Managed code can use security checks to determine whether a particular Principal object is a member of a known role, has a known identity, or represents a known identity acting in a role. To cause the security check to occur, a security demand for an appropriately constructed PrincipalPermission object must be made, either declaratively or imperatively. During the security check, the runtime examines the principal to see if its identity and role match those represented by the PrincipalPermission that is being demanded. If the PrincipalPermission has not been granted, a SecurityException is thrown. (Only the permissions of the principal are examined, not the permissions of all callers in the call stack as is the case with code access permission security checks.)

For an imperative demand, the code creates a PrincipalPermission object that represents the desired identity and/or role and then calls the Demand method of the PrincipalPermission object to determine whether the current Principal object represents the specified identity and/or role.

For example, the following code demands that the principal have the identity "fred" and be a member of the "Teller" role:

String id = “fred”;
String role = “Teller”;
PrincipalPermission principalPerm = new PrincipalPermission(id, role);
principalPerm.Demand();

When the security check is being performed, both the specified identity and role must match for the check to succeed. However, when you create the PrincipalPermission object, you can pass a NULL identity string to indicate that the identity of the principal can be anything. Similarly, passing a NULL role string indicates that the principal can be a member of any role (or no roles at all).

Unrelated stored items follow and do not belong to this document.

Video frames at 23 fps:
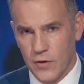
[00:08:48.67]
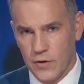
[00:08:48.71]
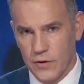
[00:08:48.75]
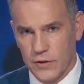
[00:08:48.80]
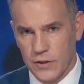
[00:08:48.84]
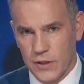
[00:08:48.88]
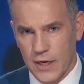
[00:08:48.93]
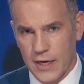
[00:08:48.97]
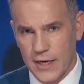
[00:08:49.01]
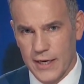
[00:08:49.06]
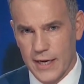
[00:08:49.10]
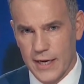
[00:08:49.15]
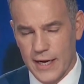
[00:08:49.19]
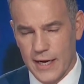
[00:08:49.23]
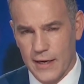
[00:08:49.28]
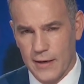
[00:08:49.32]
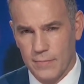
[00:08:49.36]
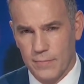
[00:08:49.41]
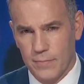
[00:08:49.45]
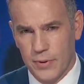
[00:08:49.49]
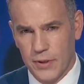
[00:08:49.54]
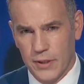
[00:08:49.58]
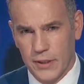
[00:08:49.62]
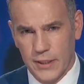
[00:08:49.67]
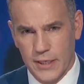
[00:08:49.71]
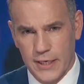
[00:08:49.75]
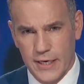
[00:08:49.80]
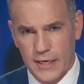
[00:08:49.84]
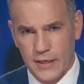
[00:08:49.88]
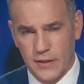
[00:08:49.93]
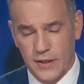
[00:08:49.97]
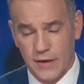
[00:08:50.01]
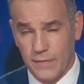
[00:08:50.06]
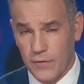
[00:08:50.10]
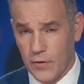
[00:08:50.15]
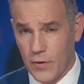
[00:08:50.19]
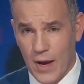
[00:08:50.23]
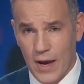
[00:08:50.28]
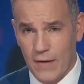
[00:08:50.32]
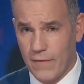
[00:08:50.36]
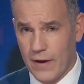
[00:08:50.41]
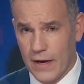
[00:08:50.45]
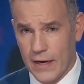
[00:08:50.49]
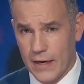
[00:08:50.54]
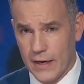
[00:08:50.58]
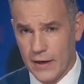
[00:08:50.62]
could have led to Jacob turning
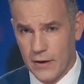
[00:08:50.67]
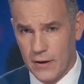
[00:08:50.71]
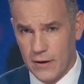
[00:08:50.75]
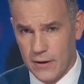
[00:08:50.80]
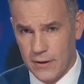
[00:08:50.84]
around with a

You might use declarative demands instead of imperative demands if the compiler you are using provides a tool that makes applying declarative demands simpler than imperative ones. Declarative demands for PrincipalPermission work the same way that declarative demands for code access permissions work: demands can be placed at the class level as well as on individual methods, properties, or events. If a declarative demand is placed at both the class and member level, the declarative demand on the member overrides (or replaces) the demand at the class level.